The metaverse is an elusive concept, but can be broadly described as a rapidly growing extension of the tendrils of the internet, redefining what constitutes social media. As an ever growing and immersive network of technologies, the metaverse attempts to close the gap between society and the media which serves as its vehicle. As it exists now, the metaverse is a multi-platform virtual ecosystem with an integrated economy that evolves and grows in real time.
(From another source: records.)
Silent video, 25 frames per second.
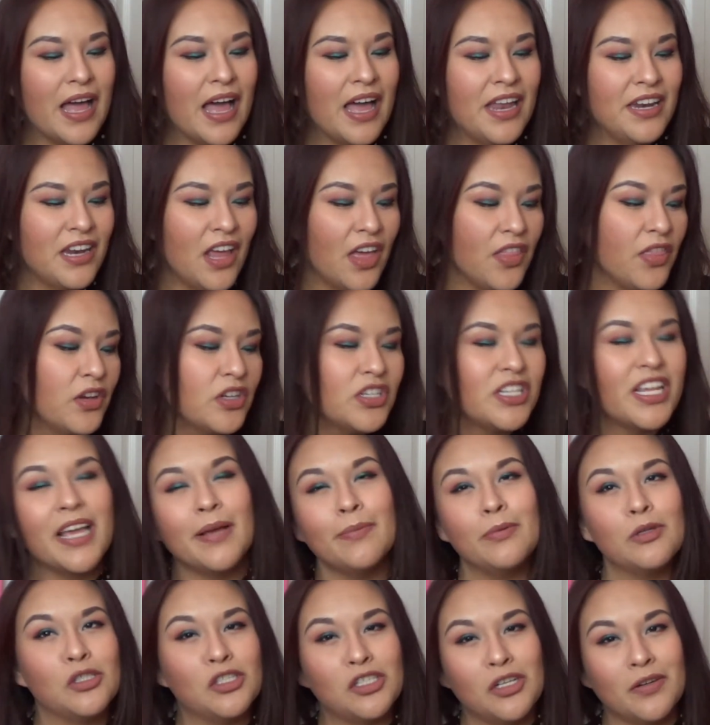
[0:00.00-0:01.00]
Another
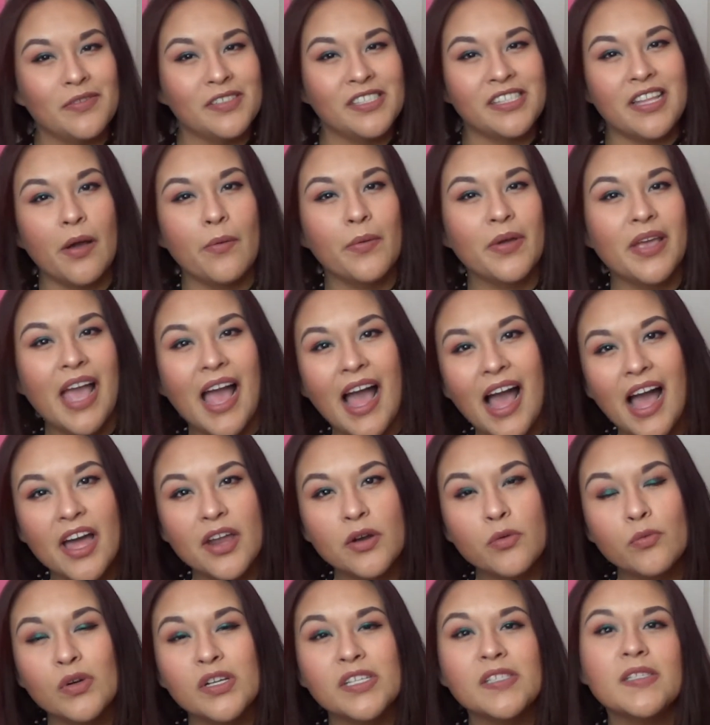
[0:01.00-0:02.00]
table service that we
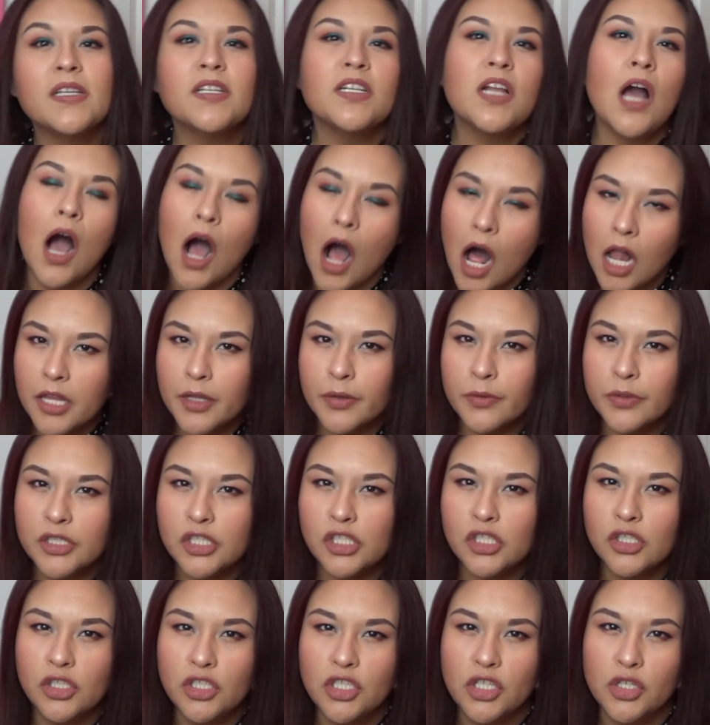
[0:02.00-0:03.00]
had was in
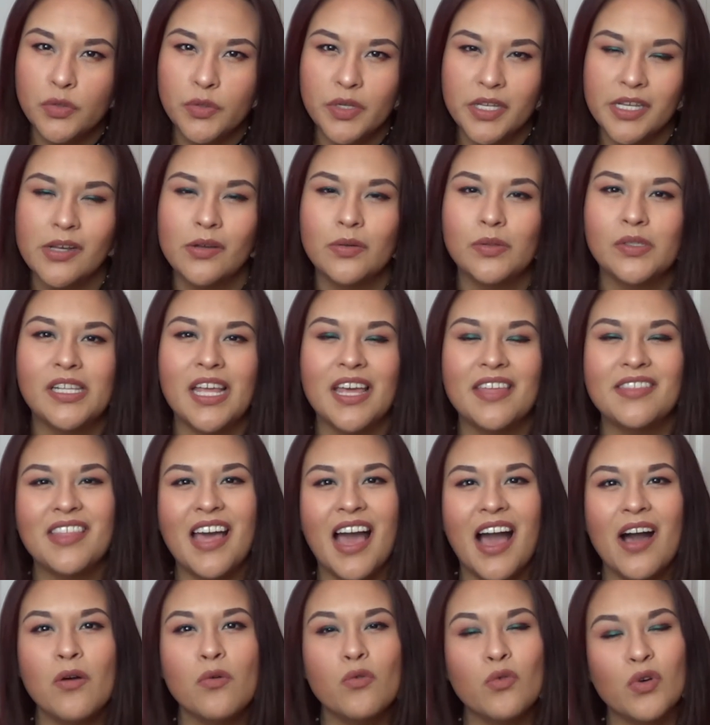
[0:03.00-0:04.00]
Hollywood Studios, and
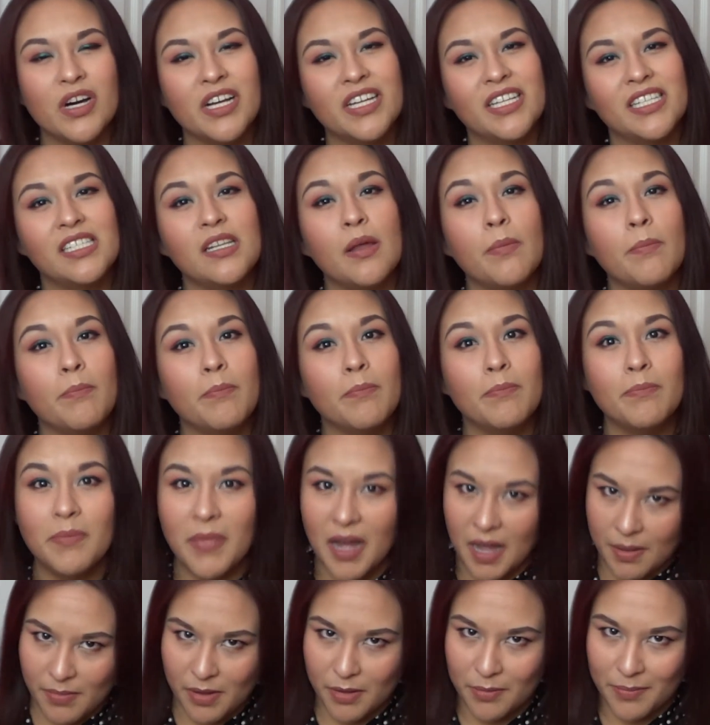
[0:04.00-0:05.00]
that was
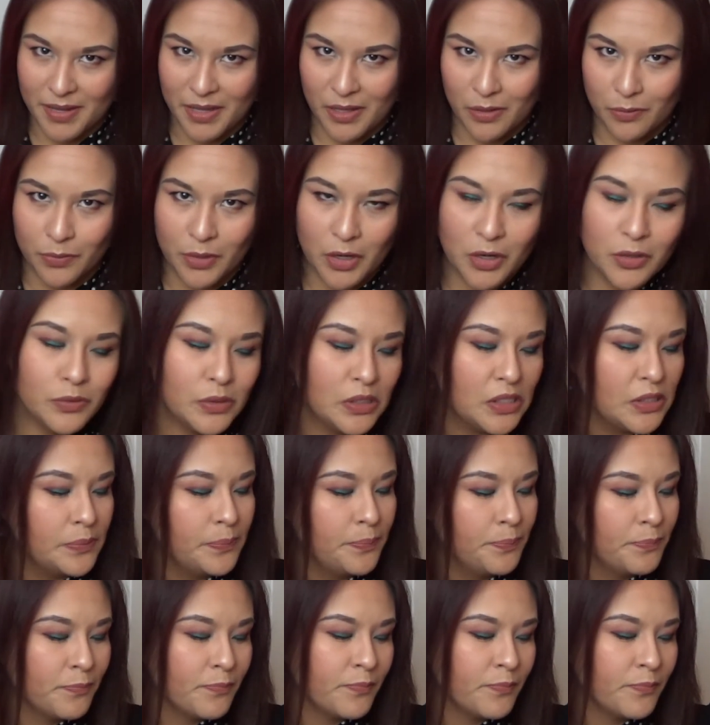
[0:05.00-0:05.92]
Mama Melrose.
A more developed vision of the metaverse has been conceptualized as “a fully immersive, virtual world run in parallel to the physical world with mass-scale adoption.” The economic implications are enormous: one recent report forecasts that the metaverse market will surpass a value of $993 billion USD by 2030.
Challenges Facing Regulators
One key legal challenge presented by the metaverse is the simultaneous regulation and governance of centralized and decentralized platforms, and the accompanying exchange of digital assets and currencies. In this setting, brands and consumers can interact in innovative ways, propelled by the emergence of dynamic marketing tactics, captivating consumer experiences, and the sheer range of goods and services which transcend the division between the metaverse and the physical world. It is anticipated that intellectual property rights will play an important role in digital asset protection and management. This forecast likewise extends to the role of businesses in the digital marketplace. More than ever before, marketing strategies encompass the experience embodied by a brand, which places a premium on consumer engagement and feedback. Businesses must prepare to adapt their measure of success, as new metrics of engagement, such as number of visitors, views, shares, “likes”, etc., will supplant traditional benchmarks within the economy of the metaverse.